[[ Extracted entries open ]]

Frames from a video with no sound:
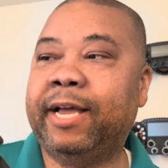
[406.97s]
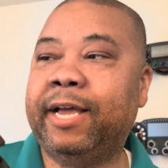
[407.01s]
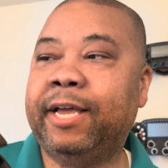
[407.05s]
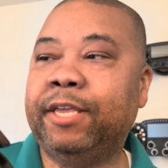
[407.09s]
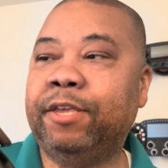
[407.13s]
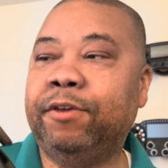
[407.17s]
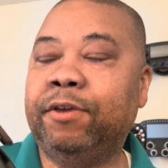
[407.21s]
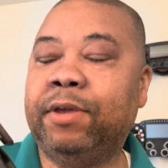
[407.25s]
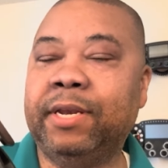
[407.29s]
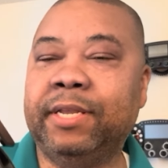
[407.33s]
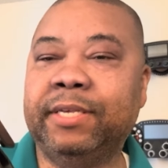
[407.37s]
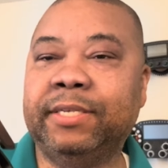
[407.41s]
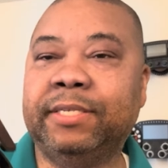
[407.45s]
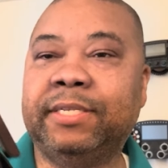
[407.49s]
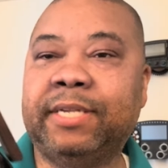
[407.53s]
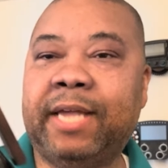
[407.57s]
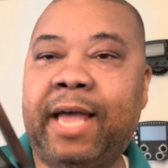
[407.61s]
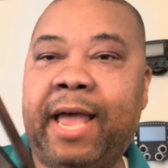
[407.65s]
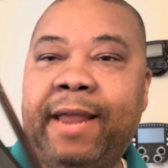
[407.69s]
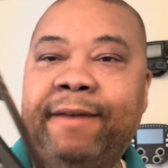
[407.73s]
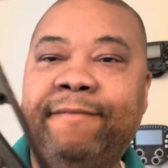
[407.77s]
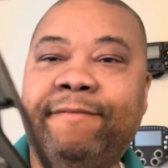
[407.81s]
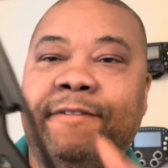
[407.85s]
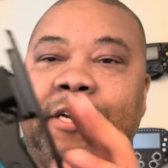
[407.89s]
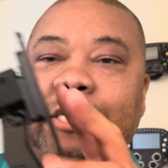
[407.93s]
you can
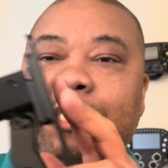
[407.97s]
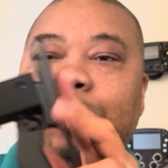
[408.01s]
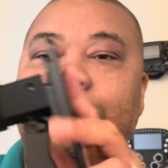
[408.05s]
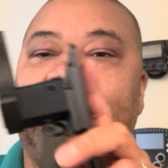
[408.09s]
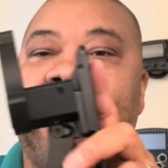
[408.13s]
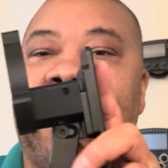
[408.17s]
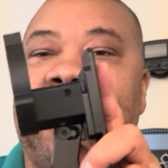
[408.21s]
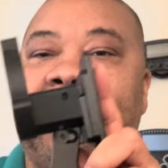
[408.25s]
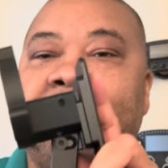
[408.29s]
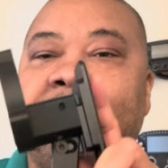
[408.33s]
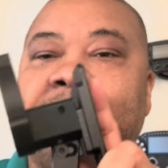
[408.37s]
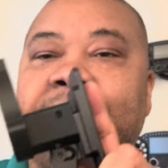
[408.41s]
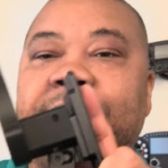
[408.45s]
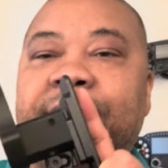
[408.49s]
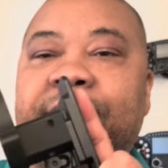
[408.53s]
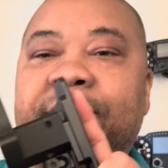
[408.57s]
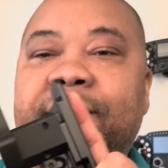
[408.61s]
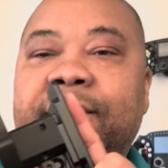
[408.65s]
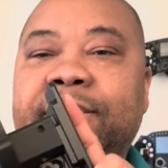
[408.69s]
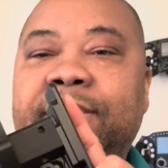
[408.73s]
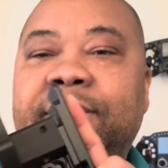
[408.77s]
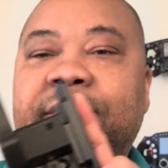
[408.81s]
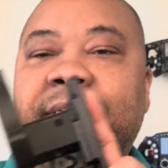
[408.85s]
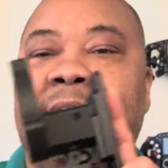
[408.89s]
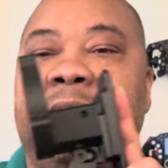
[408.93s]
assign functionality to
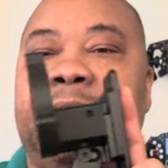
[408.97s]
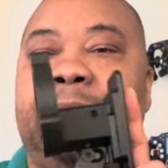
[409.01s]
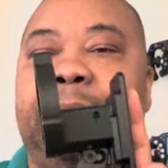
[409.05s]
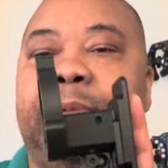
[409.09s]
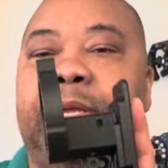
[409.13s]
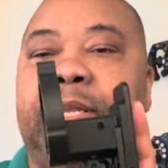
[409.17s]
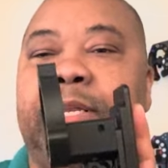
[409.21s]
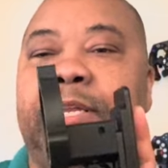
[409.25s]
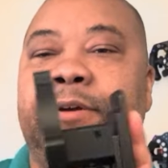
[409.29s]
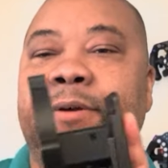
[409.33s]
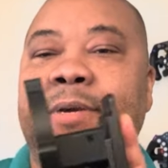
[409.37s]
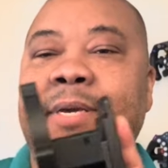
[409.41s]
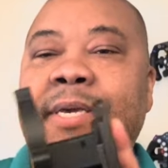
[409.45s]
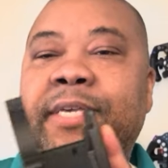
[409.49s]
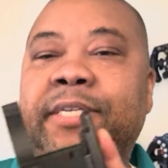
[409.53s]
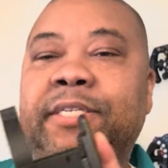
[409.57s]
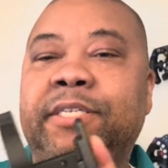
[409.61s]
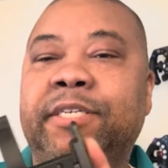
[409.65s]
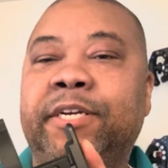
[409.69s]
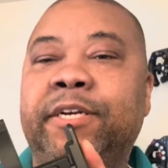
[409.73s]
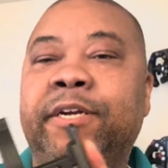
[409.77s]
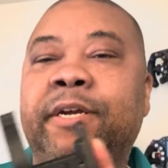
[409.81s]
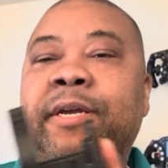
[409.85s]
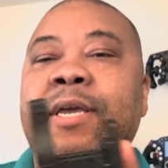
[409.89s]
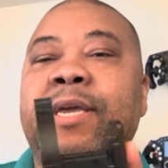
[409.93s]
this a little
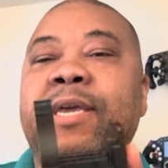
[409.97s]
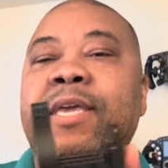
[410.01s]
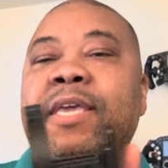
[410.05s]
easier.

[[ Extracted entries closed ]]
[[ Extracted entries open ]]

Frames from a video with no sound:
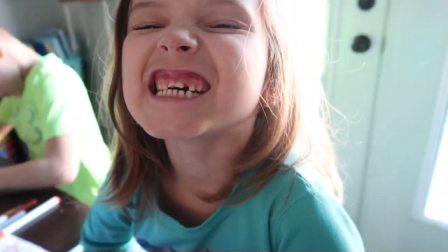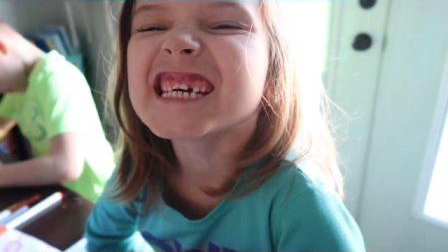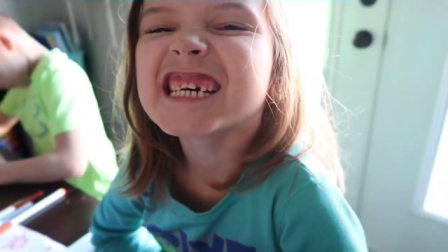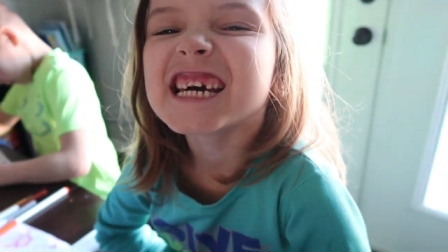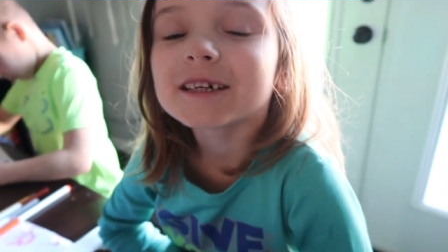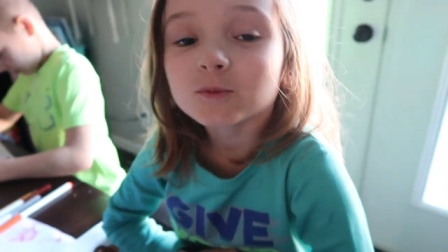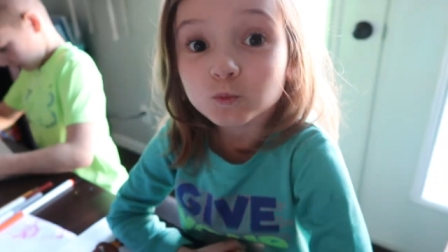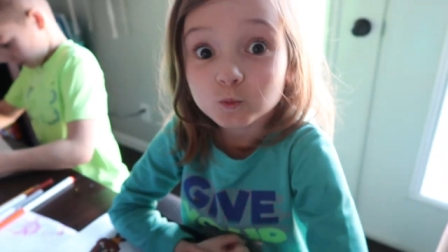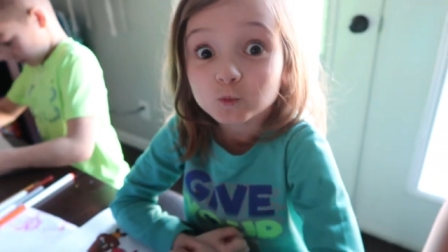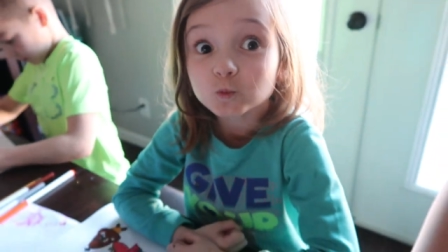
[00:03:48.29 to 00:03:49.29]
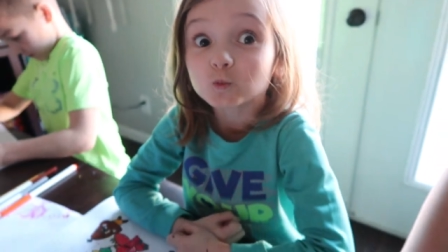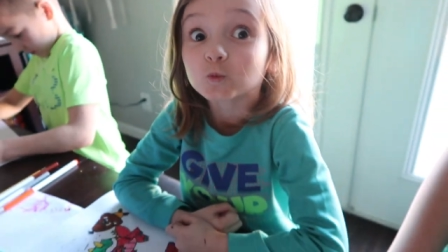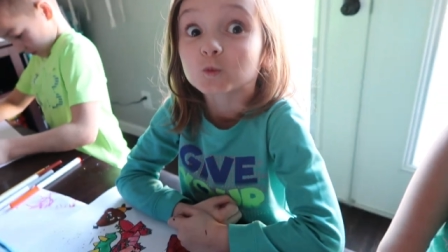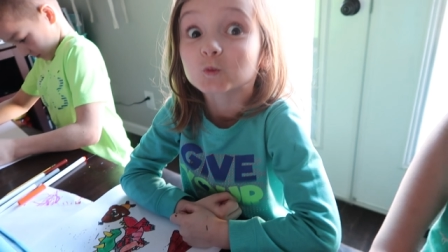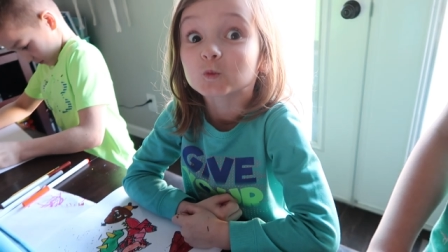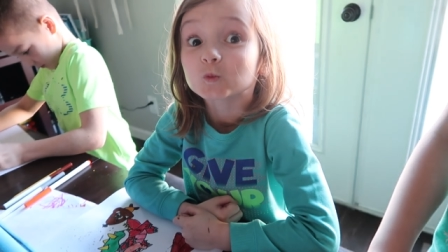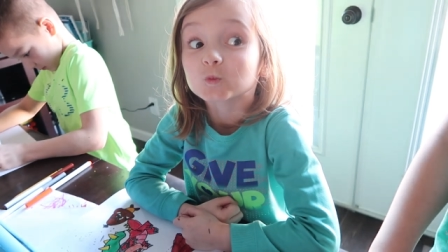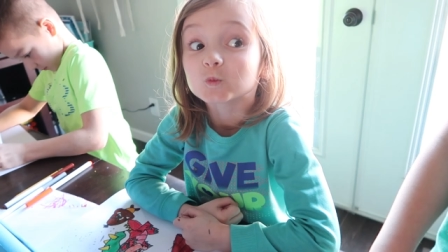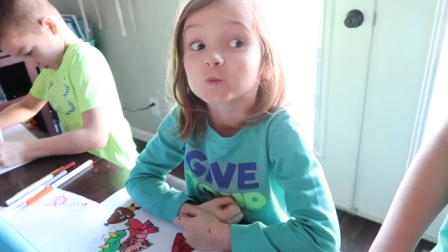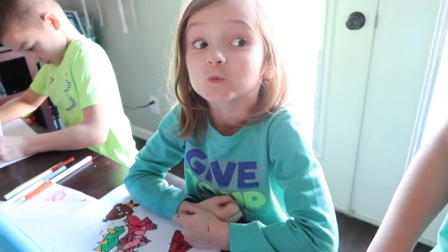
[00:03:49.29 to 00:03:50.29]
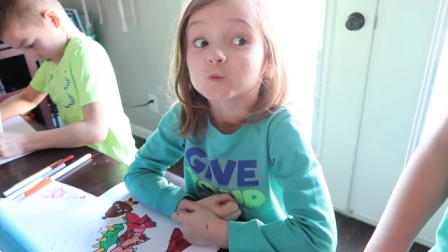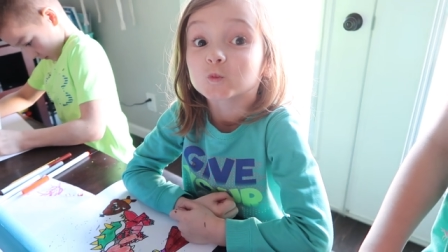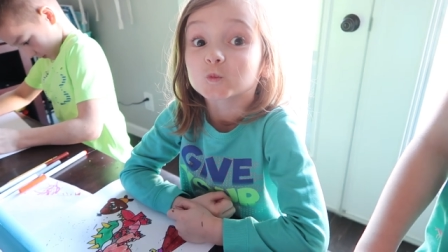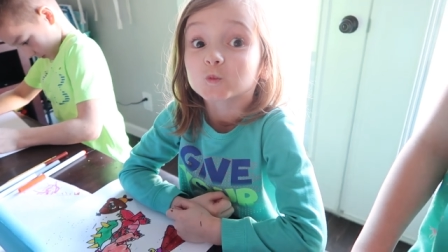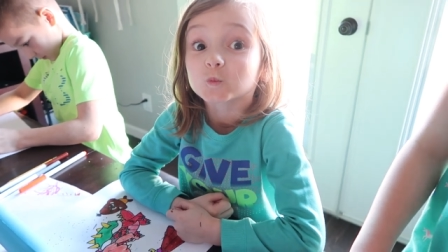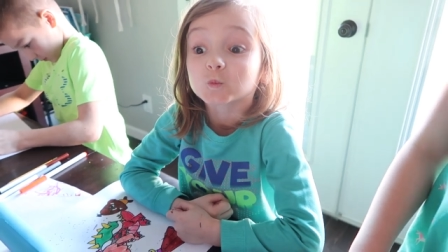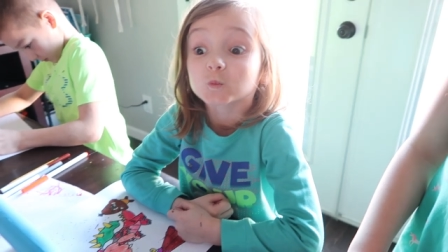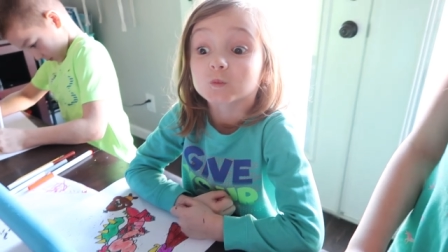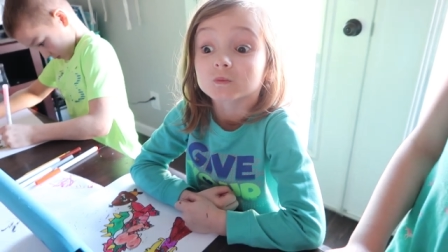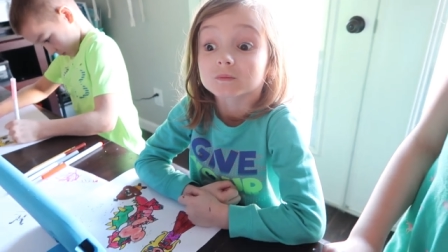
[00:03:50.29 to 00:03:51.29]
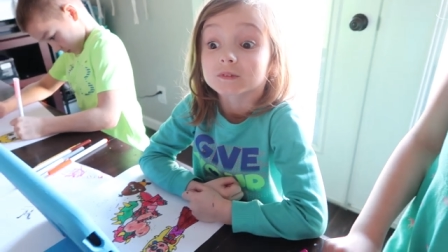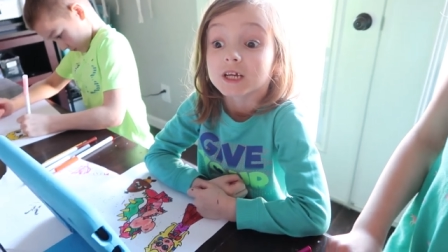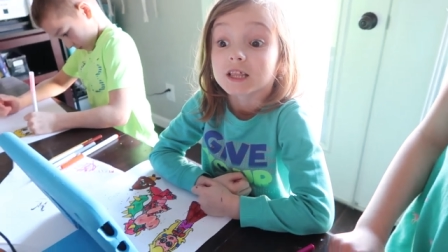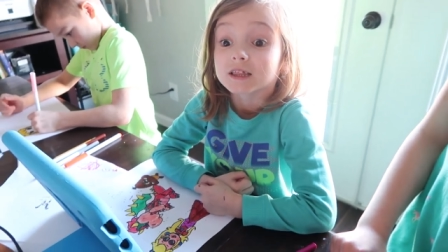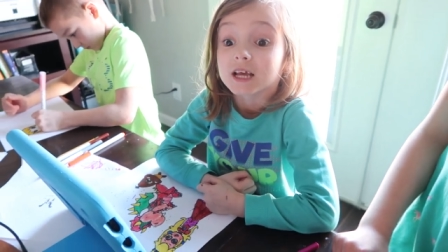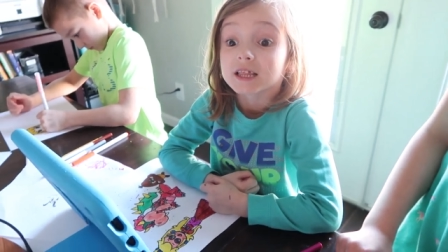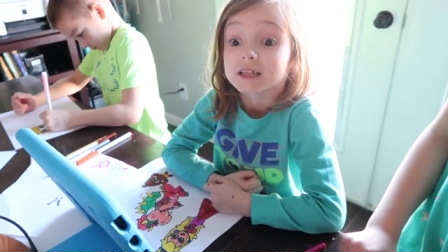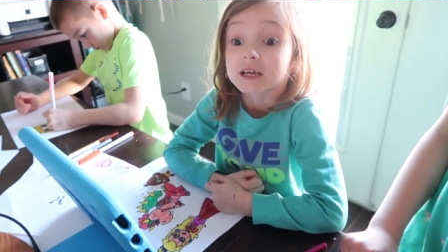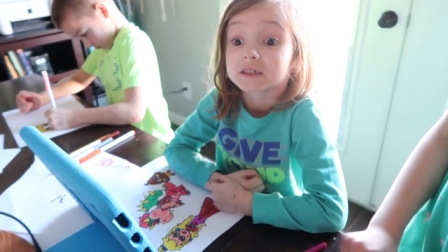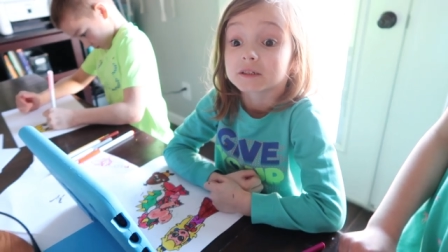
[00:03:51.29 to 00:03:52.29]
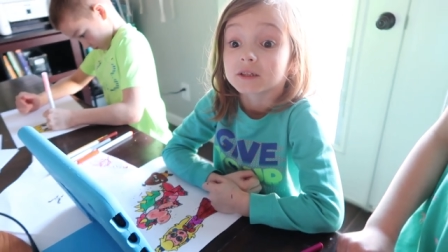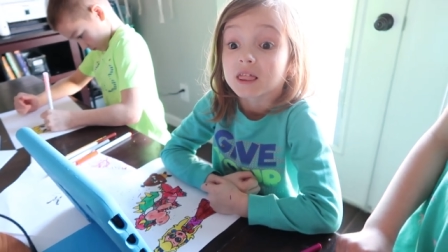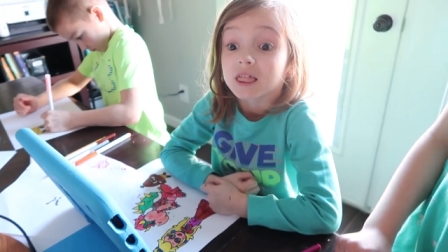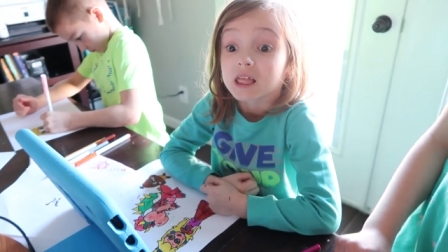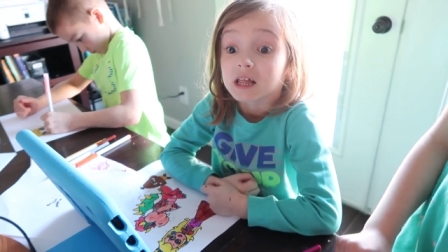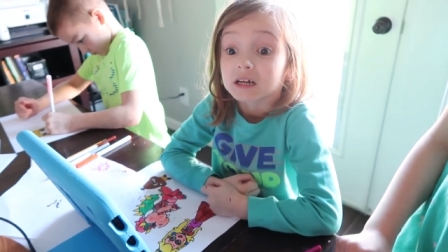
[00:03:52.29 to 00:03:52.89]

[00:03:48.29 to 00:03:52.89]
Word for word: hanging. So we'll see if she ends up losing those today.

[[ Extracted entries closed ]]

Nothing but the lines above, starting at the line that contains "[00:03:49.29 to 00:03:50.29]" and ending at the line that contains "Word for word: hanging.", should be given again, exactly and without the pictures.

[00:03:49.29 to 00:03:50.29]
[00:03:50.29 to 00:03:51.29]
[00:03:51.29 to 00:03:52.29]
[00:03:52.29 to 00:03:52.89]

[00:03:48.29 to 00:03:52.89]
Word for word: hanging. So we'll see if she ends up losing those today.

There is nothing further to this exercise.